The idea in my head looks like this:
With one thread, you do x+y, then you decide you need to do +z. z is too big for the cache, so the cpu has to wait for the ram.
With 100 threads (hypothetical number), there is already another thread where z is already fetched from ram, so the cpu isn't idle. It can do something else. Even all 4 CPUs (or how many you have) can do somthing else.
But fetched from RAM to *where*? The whole point is that all of the on-die cache put together is smaller than some of the individual data structures DF may need to iterate over. So it has to read a piece from system RAM, work on it, then send it back and get the next piece. In general terms, IF this is the limiting factor, there are four sorts of hypothetical improvements one can make to that sort of process:
* Reduce the size of the data involved so it fits into on-die cache. Usually not applicable; but at some future point we might find that with continuing improvements in hardware, a no-history 1x1 hermit fort or something would fit entirely on the chip, and it would run dramatically faster than larger ones. Few improvements expected here in the near future.
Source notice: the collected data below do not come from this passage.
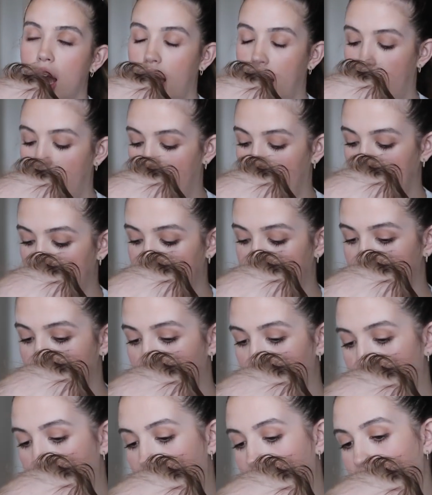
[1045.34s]

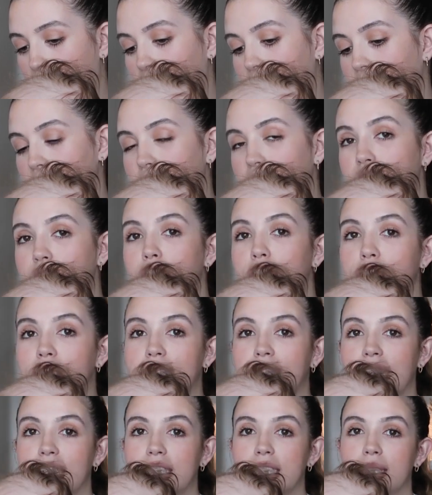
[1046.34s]
and
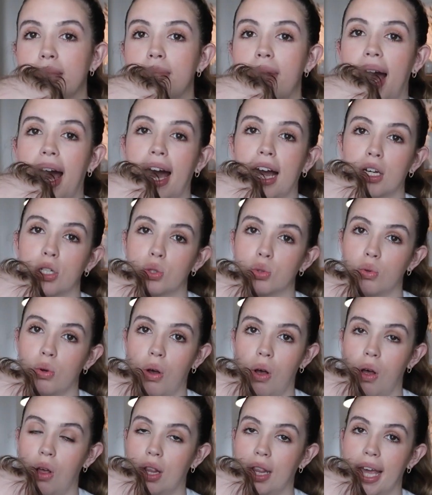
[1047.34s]
just get some
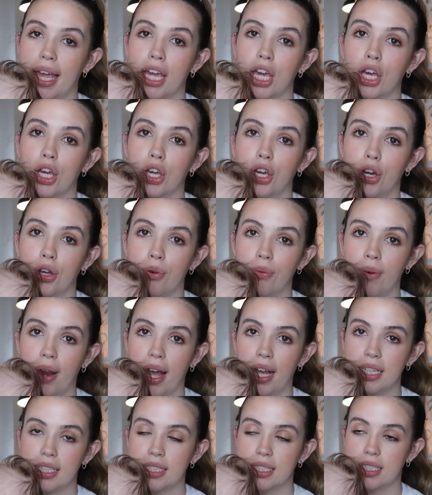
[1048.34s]
actual like good
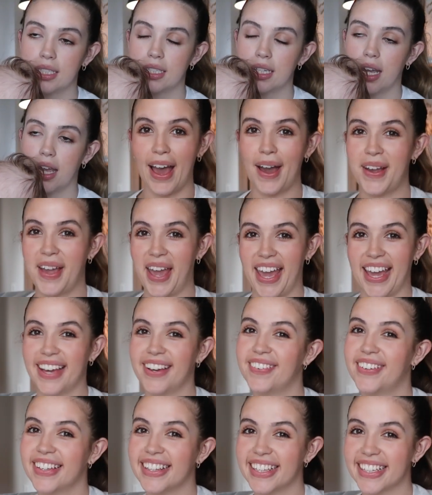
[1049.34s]
rest. Okay,
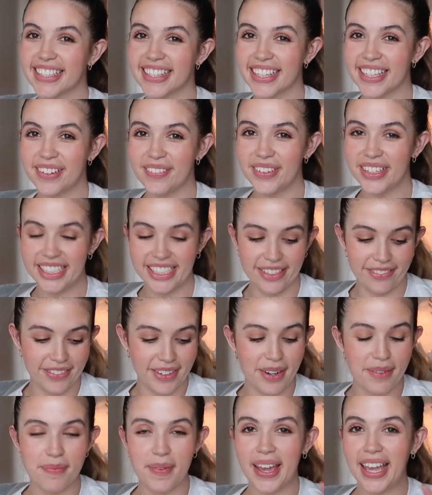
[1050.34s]
if it looks a little bit
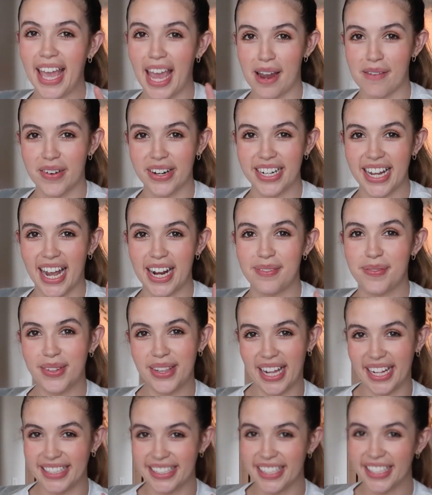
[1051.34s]
different, my camera died, but
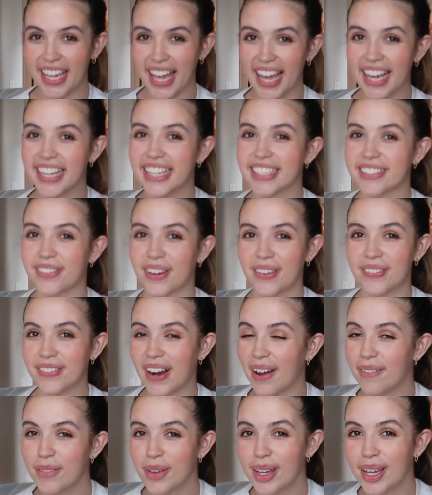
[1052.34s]
that's okay because we're
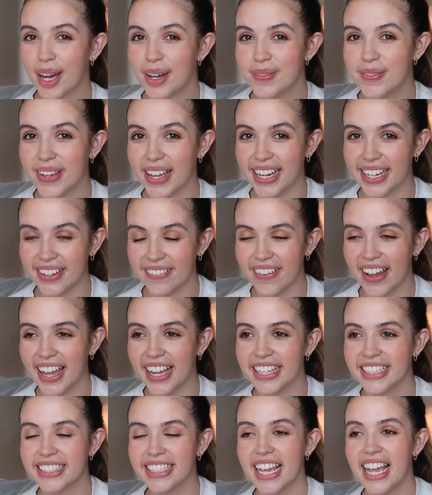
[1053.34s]
wrapping up
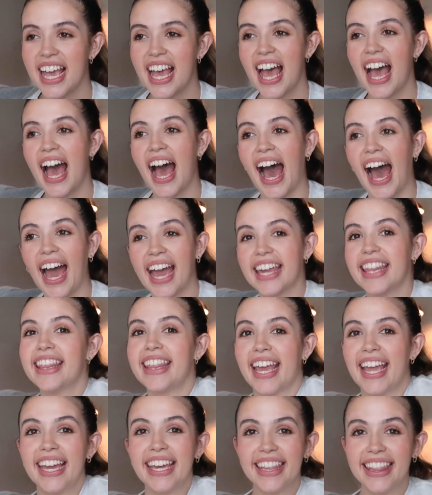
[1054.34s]
anyways. I
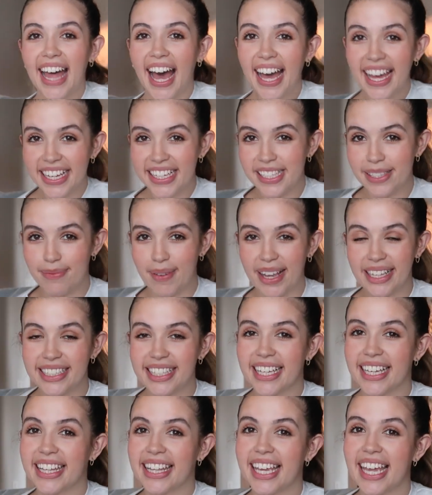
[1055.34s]
think that is
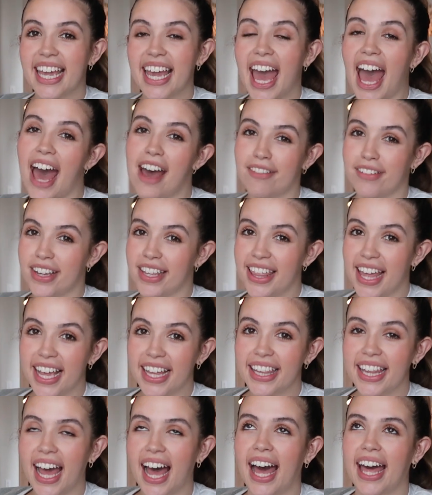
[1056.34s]
basically
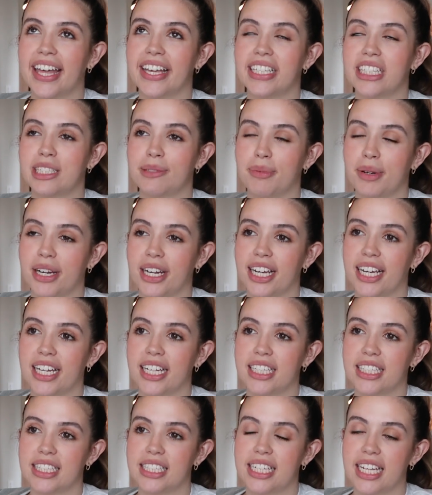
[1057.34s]
everything that I
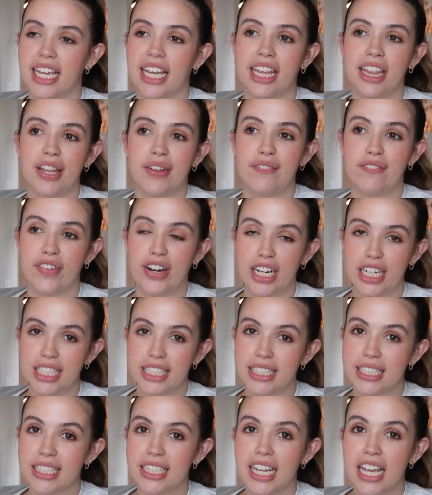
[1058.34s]
experienced in the
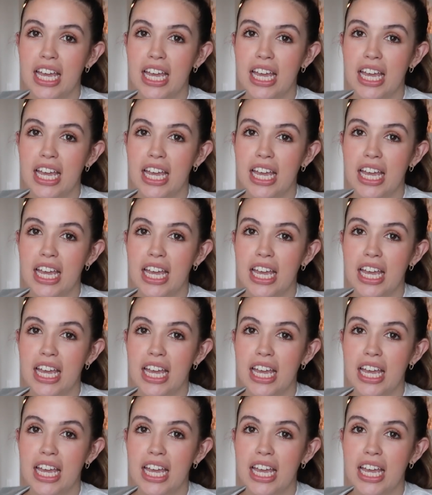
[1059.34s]
first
* Reduce the number of different passes needed to be done over the data per "tick". This is largely a compiler optimization issue, although turning features like temperature and weather off can help if the user is willing to accept the reduction in quality. Toady jumping up a couple of compiler versions may have brought some improvement here, although I'd not expect further huge gains.
* Significant improvements in the amount of low-level cache; this is Intel's responsibility, and it's not likely to get huge jumps. Theoretically, you could design a variant CPU package that would normally have a large number of compute cores, but instead had only a few cores swimming in a huge L2 / L3 cache. It would be a niche product, however.
* Improvements in the overall speed of system RAM access. This is an area where moderate improvement is likely due to continuing progress at Intel, but dramatic improvement is not expected. This could be improvements in the FSB speed, the actual RAM latency, the memory controller, or whatever.
Again, we don't know for sure whether DF is thus constrained, or more likely what fraction of the time DF is thus constrained. And this will depend on the rest of the computer as well. It's entirely possible that DF is CPU limited on weaker processors, and RAM access limited on stronger ones, for a very simple example. And anything that gets anywhere near a disk, even a SSD, is so ridiculously slow by comparison that even momentary glitches there can have significant effects on overall speed; this discussion assumes you already have enough system RAM to store all of DF's code, all of DF's working data, and all of your operating system, web browser, music player, and whatever else in RAM; otherwise they will be stealing precious slices of memory access bandwidth with the very slow process of paging or streaming.